Based on the methodological heterogeneity of the studies, it is difficult to assess the role that surgical factors, including time since surgery, pain at time of testing, and meniscal outcomes, contribute to changes in quadriceps function. Many studies did not report these surgical factors and they could not be included in this analysis. The effect of surgical factors should be taken into consideration when designing studies assessing quadriceps function moving forward. Additionally, it should be noted that a small number of laboratories were responsible for many of the included studies and that some participants may have overlapped within studies conducted in the same laboratories. If this occurred, overlapping data extracted from these studies may not be independent of one another, which should be considered when interpreting study results. Publication bias was apparent in the analysis, as seen by the increased number of studies to the right of the pooled ES line compared with the left in Figures 2a and 2b. This asymmetrical shift indicates a trend toward a smaller ES where involved limb quadriceps function may not be different compared with the contralateral or healthy limb. One article5 with a small sample size demonstrated that a larger ES indicated poorer involved limb quadriceps function compared with healthy or control limbs. The random-effects model meta-analysis approach was chosen to help account for factors that may contribute to heterogeneity between studies such as sample size. Replication of this work in a great number of settings would likely reduce bias and improve the generalizability of these results and testing methodology.
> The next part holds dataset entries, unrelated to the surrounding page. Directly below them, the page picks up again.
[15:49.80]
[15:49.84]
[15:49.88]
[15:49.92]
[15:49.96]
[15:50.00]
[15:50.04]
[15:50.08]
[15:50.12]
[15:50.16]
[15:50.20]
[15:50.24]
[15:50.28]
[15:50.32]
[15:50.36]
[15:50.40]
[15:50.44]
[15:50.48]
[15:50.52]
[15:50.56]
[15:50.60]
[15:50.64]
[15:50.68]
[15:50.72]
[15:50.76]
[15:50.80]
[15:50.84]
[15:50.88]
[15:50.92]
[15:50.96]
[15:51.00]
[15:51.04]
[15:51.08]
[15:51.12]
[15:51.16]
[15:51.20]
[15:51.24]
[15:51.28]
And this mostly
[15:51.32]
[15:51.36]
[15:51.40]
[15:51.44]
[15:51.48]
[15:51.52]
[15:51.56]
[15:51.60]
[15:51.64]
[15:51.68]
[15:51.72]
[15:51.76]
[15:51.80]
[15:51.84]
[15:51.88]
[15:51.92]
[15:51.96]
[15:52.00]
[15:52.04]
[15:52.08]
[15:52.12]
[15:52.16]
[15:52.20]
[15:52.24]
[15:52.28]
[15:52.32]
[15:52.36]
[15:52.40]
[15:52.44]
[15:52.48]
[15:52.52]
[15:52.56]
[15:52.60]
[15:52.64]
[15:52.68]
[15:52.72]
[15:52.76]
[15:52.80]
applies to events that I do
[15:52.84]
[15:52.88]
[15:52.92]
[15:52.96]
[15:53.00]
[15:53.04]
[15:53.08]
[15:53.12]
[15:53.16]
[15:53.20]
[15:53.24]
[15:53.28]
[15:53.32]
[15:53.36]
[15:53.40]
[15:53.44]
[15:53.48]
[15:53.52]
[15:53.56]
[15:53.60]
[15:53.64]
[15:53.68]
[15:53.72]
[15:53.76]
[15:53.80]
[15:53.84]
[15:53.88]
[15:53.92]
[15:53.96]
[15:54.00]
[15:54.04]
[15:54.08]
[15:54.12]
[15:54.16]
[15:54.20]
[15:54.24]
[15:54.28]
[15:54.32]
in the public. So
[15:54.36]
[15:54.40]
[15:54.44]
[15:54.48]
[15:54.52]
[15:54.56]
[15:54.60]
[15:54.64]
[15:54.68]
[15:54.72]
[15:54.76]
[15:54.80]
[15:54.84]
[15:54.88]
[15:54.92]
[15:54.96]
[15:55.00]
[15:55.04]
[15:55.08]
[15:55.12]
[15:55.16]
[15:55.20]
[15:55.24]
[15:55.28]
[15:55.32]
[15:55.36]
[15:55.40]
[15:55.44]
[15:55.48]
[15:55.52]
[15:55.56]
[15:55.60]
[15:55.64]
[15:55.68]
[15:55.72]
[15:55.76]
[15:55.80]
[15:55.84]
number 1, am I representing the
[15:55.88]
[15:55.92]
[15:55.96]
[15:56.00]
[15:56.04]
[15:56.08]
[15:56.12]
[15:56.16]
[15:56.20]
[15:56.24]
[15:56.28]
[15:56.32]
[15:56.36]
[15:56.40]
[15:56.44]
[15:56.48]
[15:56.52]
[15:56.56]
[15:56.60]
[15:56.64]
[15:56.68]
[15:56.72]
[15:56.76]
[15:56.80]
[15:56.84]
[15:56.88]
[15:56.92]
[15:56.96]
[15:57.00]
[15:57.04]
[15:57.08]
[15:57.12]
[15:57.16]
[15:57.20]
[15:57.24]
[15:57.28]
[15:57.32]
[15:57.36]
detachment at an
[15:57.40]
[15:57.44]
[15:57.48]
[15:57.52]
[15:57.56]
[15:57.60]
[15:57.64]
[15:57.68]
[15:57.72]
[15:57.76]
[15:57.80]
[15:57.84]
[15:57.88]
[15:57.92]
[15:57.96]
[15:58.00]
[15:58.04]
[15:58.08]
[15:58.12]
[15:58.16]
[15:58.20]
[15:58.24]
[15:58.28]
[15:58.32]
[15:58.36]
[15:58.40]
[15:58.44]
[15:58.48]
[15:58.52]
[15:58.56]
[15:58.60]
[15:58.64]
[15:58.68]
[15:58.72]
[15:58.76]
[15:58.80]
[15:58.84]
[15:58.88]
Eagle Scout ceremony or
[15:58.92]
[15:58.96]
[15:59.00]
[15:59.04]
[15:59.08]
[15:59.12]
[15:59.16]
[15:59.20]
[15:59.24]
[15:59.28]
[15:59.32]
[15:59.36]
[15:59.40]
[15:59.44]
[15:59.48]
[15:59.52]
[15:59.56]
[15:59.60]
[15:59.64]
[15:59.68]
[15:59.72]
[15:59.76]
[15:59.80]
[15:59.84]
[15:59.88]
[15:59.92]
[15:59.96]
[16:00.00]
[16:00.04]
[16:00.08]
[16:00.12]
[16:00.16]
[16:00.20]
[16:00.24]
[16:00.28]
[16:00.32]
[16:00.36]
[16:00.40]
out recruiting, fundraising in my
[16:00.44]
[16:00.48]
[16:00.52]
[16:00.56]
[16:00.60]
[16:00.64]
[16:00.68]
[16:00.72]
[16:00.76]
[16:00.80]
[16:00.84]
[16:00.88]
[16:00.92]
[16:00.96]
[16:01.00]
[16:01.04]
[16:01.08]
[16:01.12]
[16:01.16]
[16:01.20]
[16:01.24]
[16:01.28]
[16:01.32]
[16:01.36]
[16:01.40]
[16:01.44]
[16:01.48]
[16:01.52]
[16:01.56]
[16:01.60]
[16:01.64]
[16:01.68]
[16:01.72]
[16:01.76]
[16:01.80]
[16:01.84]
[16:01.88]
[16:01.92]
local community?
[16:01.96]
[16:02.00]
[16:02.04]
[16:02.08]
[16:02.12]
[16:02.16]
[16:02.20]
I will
Regaining quadriceps function after ACLR is imperative to improve a number of physical and psychological outcomes when returning to daily life and knee function years beyond the cessation of treatment. Unfortunately, individuals with a history of ACLR demonstrate persistent decreases in involved limb quadriceps strength and activation compared with healthy controls. Quadriceps activation also remains decreased in the contralateral limb compared with controls. Factors that contribute to these changes in function are multifaceted and should be continuously assessed and addressed with evidence-based treatment approaches. A gap exists in the literature evaluating sex-based differences in quadriceps function.
Clinical Recommendations
Involved limb quadriceps function is persistently affected after ACLR. The source and functional manifestations of these impairments is multifactorial and may differ during assessment depending on the stage of rehabilitation. Unilateral and symmetry-based assessment may provide valuable evidence about the source and magnitude of quadriceps dysfunction affecting individuals with ACLR, which may help guide evidence-based rehabilitation strategies.
Supplemental Material
Supplemental material, Appendix for Quadriceps Strength and Volitional Activation After Anterior Cruciate Ligament Reconstruction: A Systematic Review and Meta-analysis by Caroline Lisee, Adam S. Lepley, Thomas Birchmeier, Kaitlin O’Hagan and Christopher Kuenze in Sports Health: A Multidisciplinary Approach
Footnotes
The authors report no potential conflicts of interest in the development and publication of this article.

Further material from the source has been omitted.